▶ _Aim of the task_
Write out the lines below exactly, beginning at the one with "[00:21:52.40 to 00:21:53.40]" and stopping after the one with "[00:21:52.40 to 00:22:02.60]"; the pictures are not copied.

>>>>

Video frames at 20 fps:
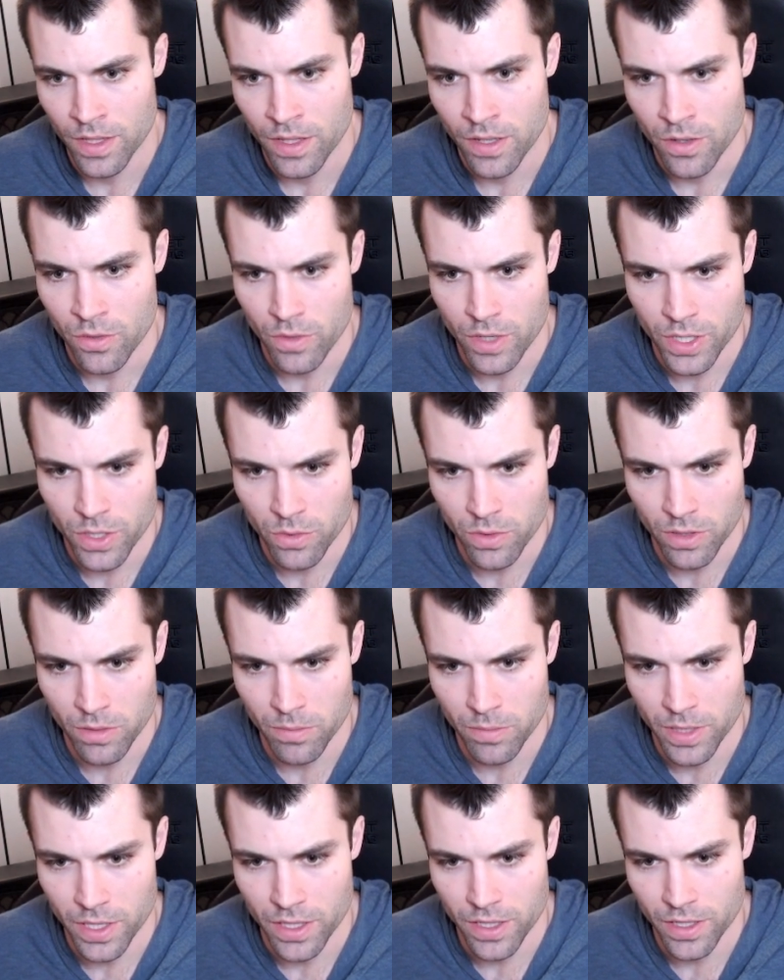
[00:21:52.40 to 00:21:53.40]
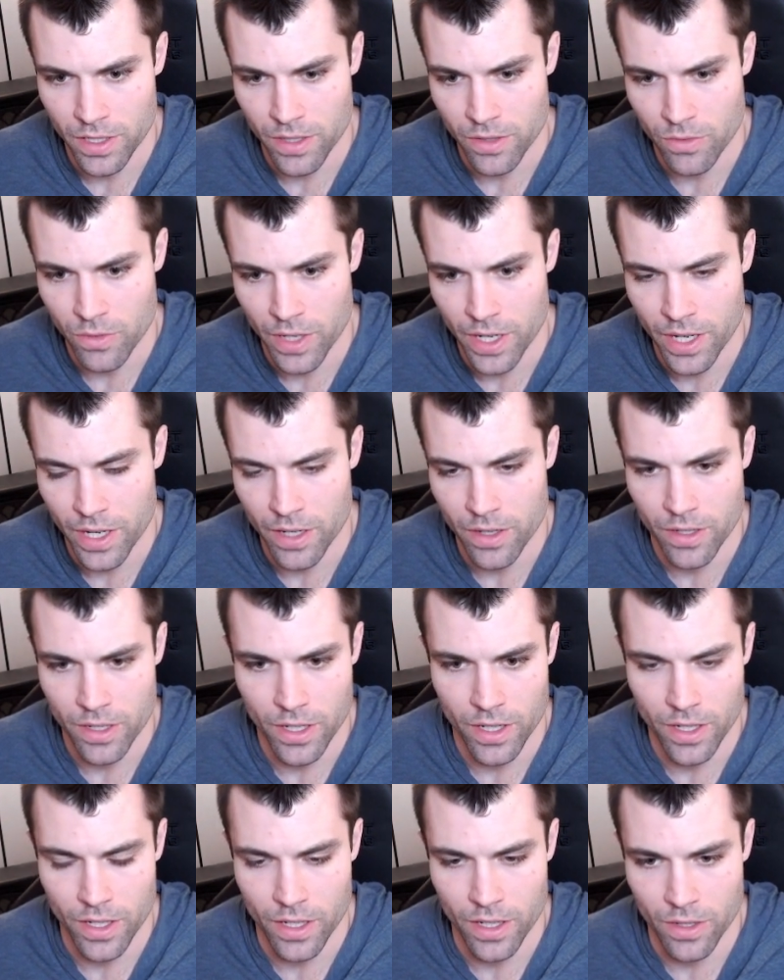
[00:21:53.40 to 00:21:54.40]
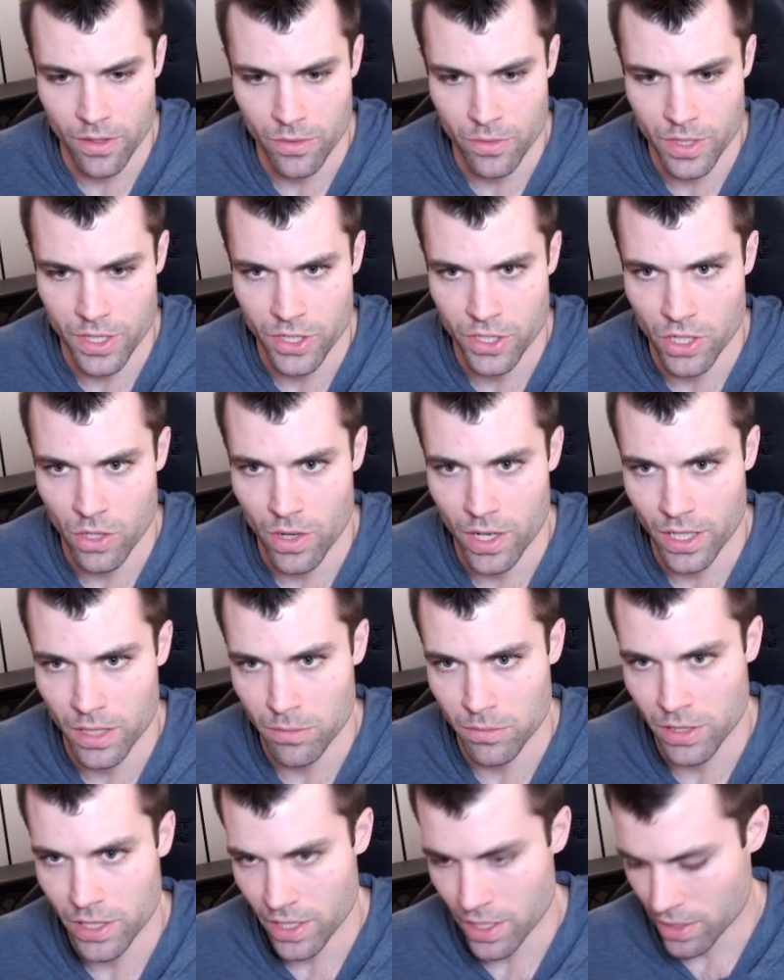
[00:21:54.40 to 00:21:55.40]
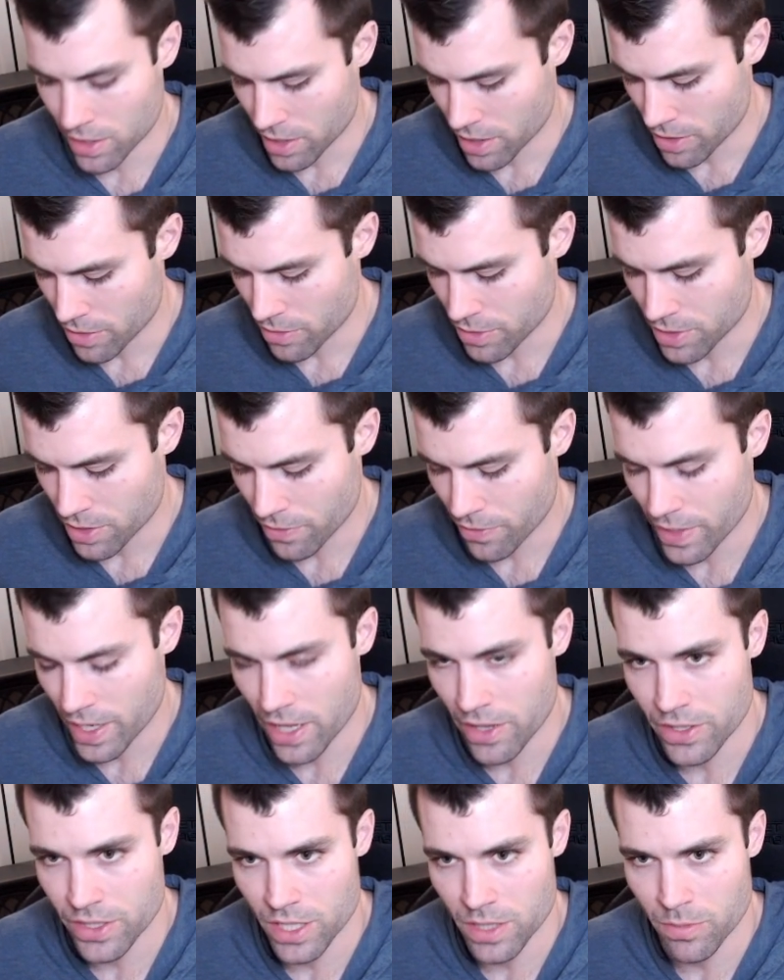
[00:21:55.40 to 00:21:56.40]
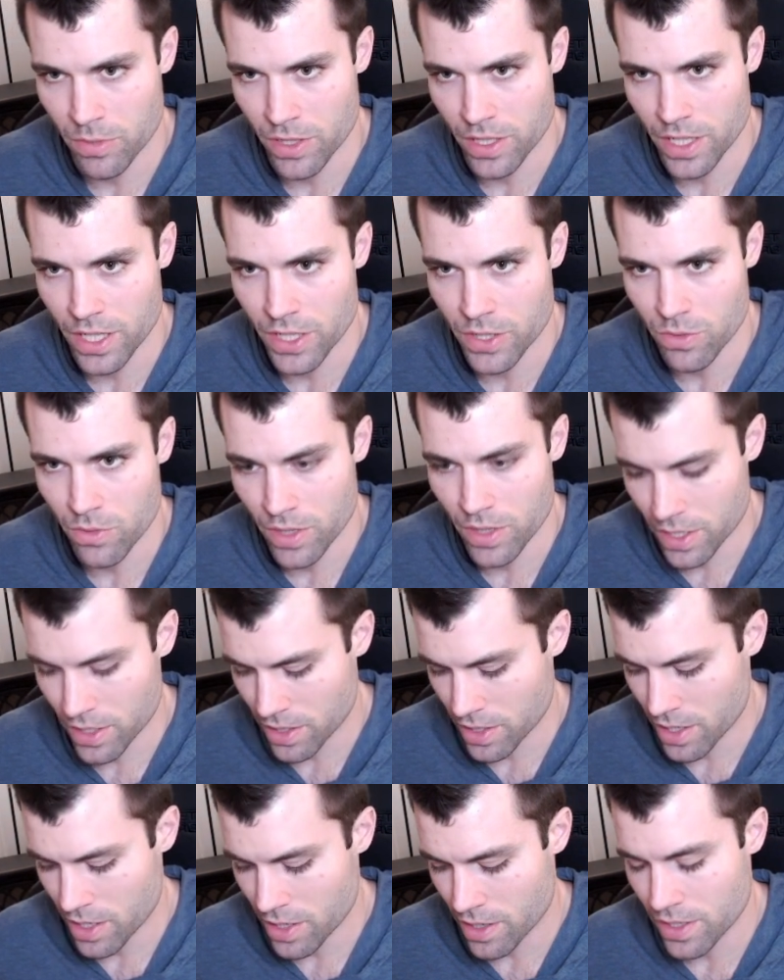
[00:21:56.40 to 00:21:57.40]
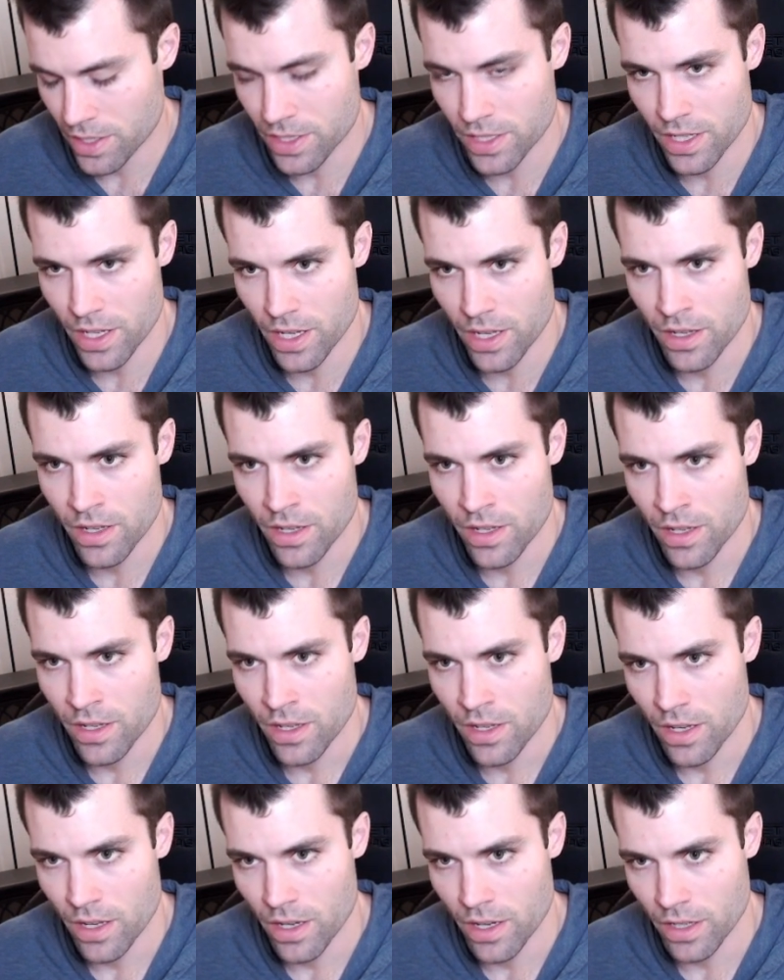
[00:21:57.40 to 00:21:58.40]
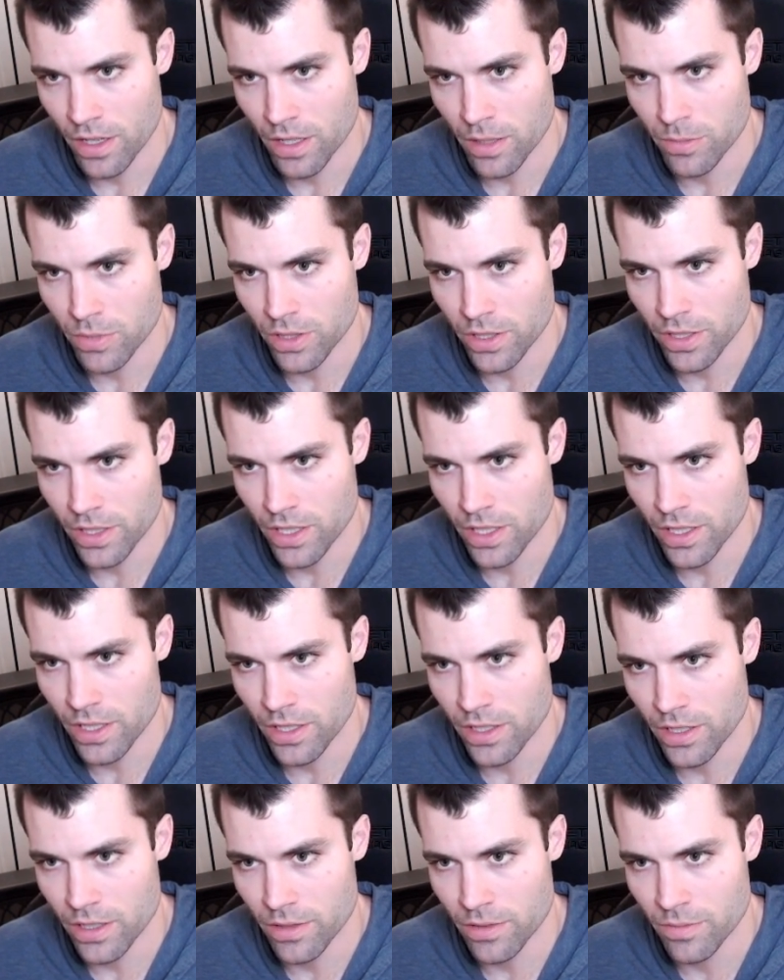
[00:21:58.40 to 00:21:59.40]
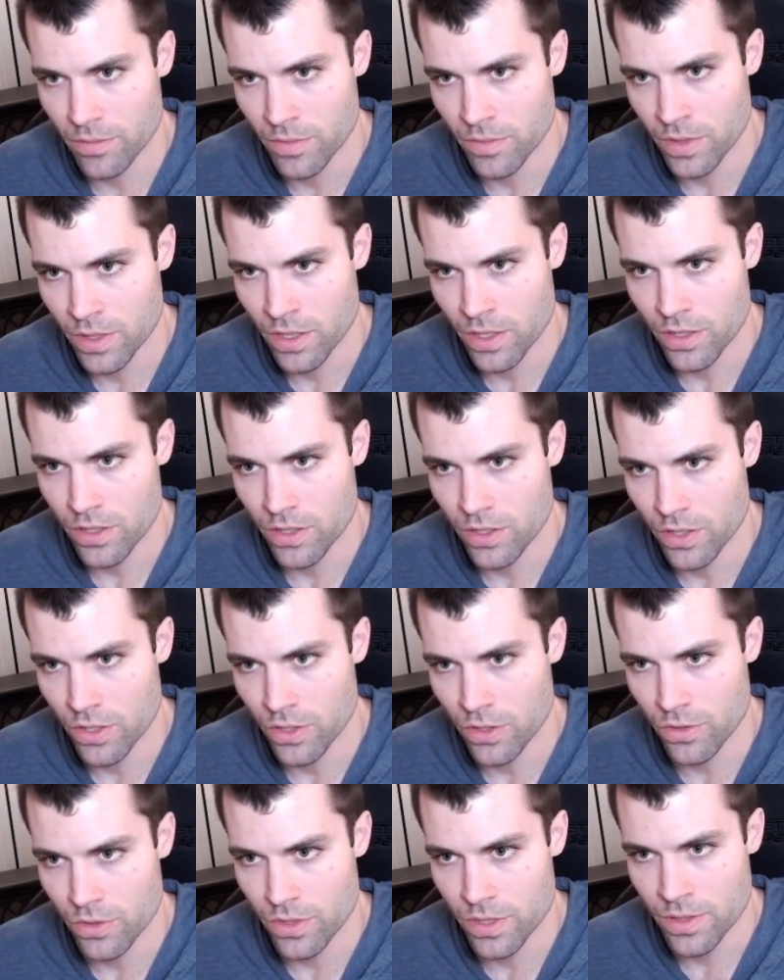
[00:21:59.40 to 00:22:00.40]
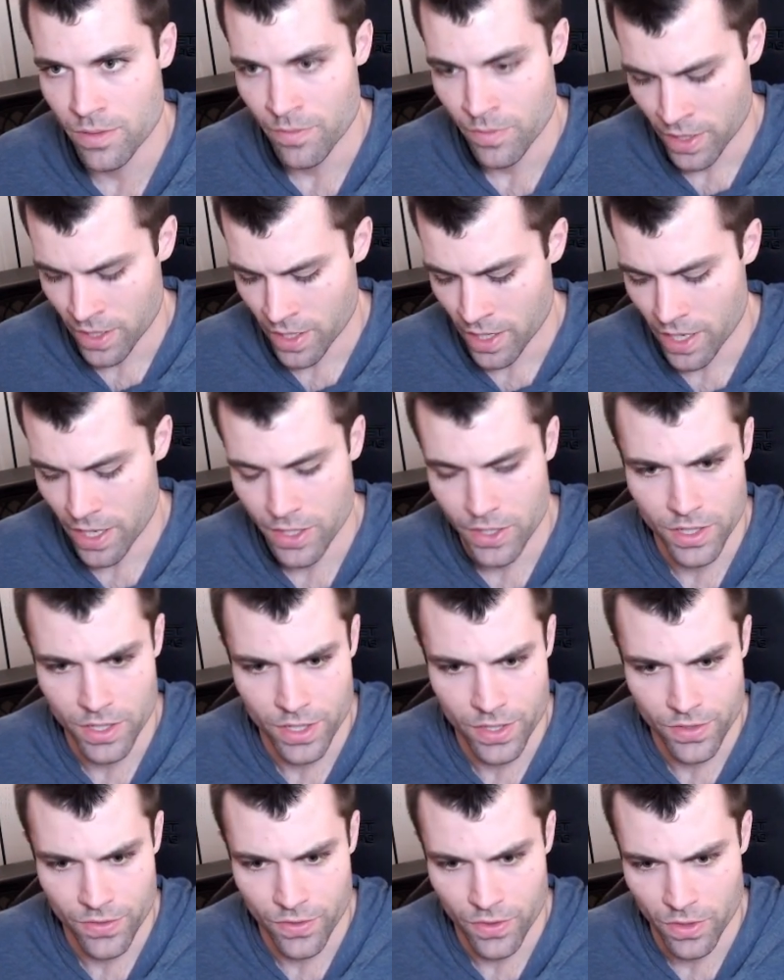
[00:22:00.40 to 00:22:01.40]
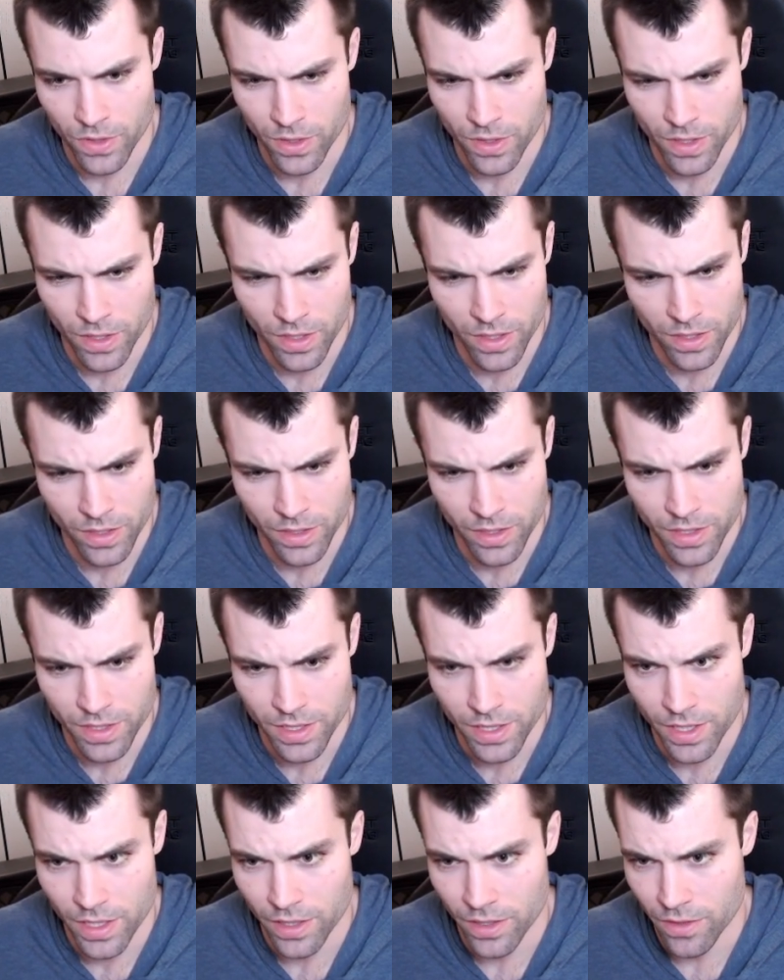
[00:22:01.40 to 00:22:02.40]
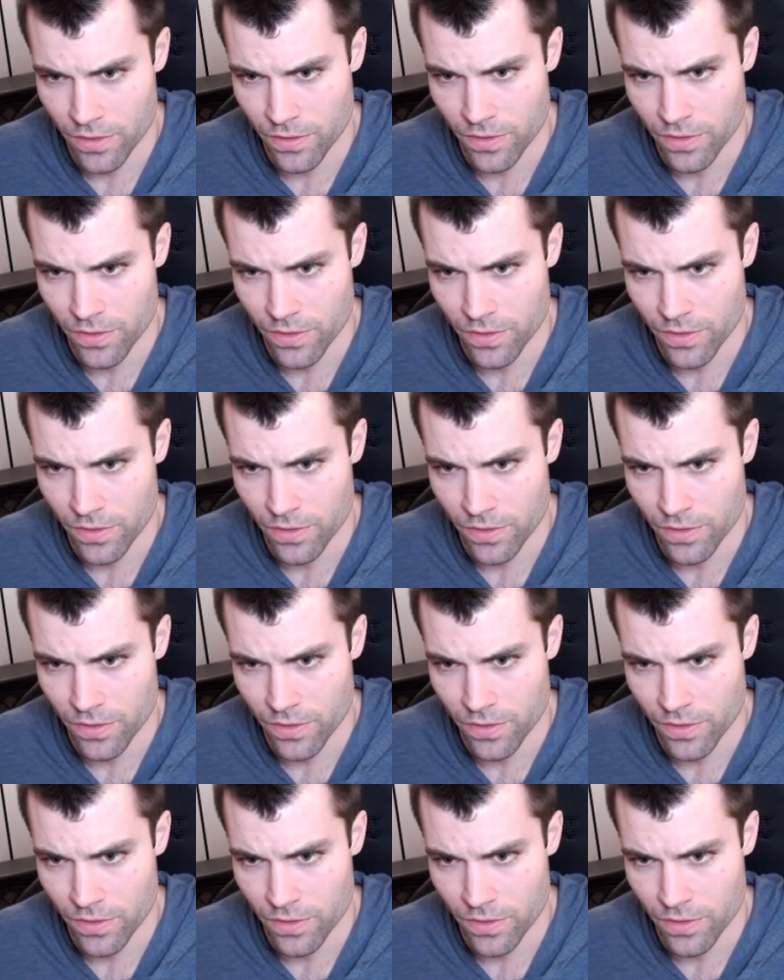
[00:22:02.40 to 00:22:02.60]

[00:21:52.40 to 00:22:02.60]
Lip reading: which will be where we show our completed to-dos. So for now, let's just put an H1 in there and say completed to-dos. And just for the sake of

<<<<

▶ _Task result_
[00:21:52.40 to 00:21:53.40]
[00:21:53.40 to 00:21:54.40]
[00:21:54.40 to 00:21:55.40]
[00:21:55.40 to 00:21:56.40]
[00:21:56.40 to 00:21:57.40]
[00:21:57.40 to 00:21:58.40]
[00:21:58.40 to 00:21:59.40]
[00:21:59.40 to 00:22:00.40]
[00:22:00.40 to 00:22:01.40]
[00:22:01.40 to 00:22:02.40]
[00:22:02.40 to 00:22:02.60]

[00:21:52.40 to 00:22:02.60]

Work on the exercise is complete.